There is just something about the woods that draws me. I’m compelled to walk in timber whenever I have a chance. There’s something about the wildness of even the smallest bits of brush and bramble and tall tree canopy that evokes mystery, and if the woods is dark and deep enough, danger.
And in Paul Doiron’s series of books set in the Maine woods I get to walk in the wilderness of the Maine woods, someplace I’ve never been, but familiar nonetheless. Not only do I get to walk in it, and learn from it, I’m walking beside Game Warden Mike Bowditch as he tries to solve a new mystery in each volume. Mike is an “everyman” protagonist, fighting a boss who resents him, his father’s fabled but despicable past as a poacher, government bureaucracy, greedy developers who would pave a wilderness for a nickel’s profit. Toss in a fist fight and a romantic interest–or two, and Mike’s an interesting lawman to walk beside through the woods as he tries to right a wrong or two. You will also participate in the culture of the fascinating people of the area as they struggle to adapt to the modern world. Or not.

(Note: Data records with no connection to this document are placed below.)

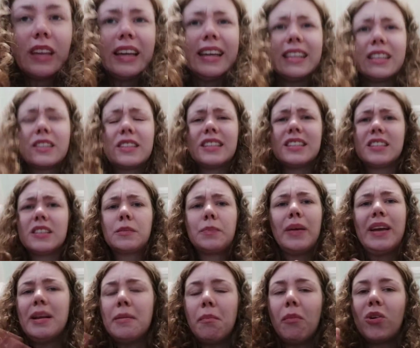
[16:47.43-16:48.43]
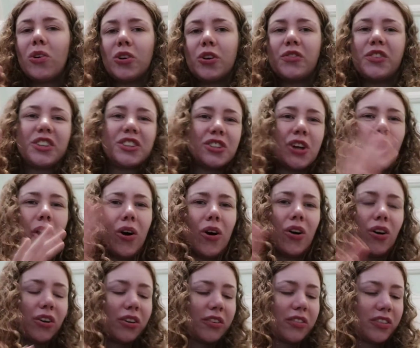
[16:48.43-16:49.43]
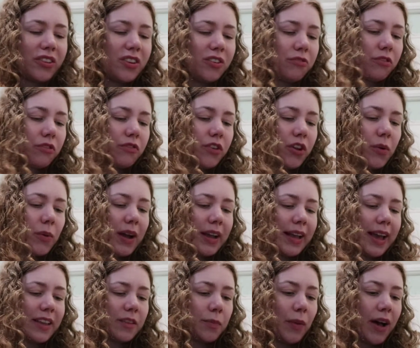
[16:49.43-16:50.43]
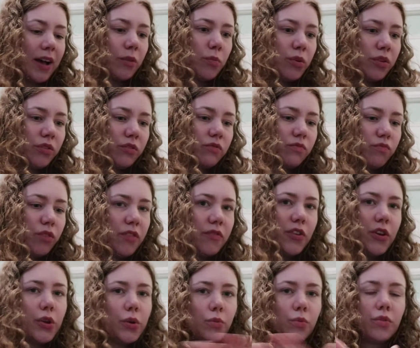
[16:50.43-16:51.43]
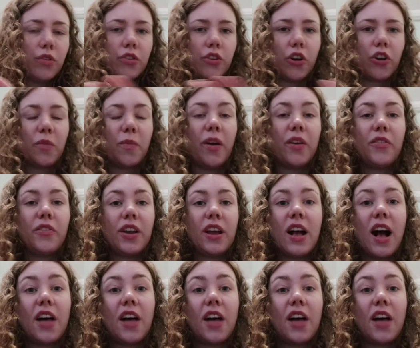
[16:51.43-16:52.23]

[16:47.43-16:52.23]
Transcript: this has been more of a talk than a review, I guess, but I will review the documentary.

The Poachers Son, Trespasser, Bad Little Falls, and Massacre Pond are all great reads. Start anywhere, but read them all. Mike Bowditch is a great American character. He belongs in a select group of fictional characters who are law enforcement officers–Tony Hillerman’s Jim Chee, Henning Mankell’s Kurt Wallander, Deon Meyer’s Benny Greisl, and Craig Johnson’s Walt Longmire come to mind.
And anytime is a great time for a walk in the woods. Or a good read.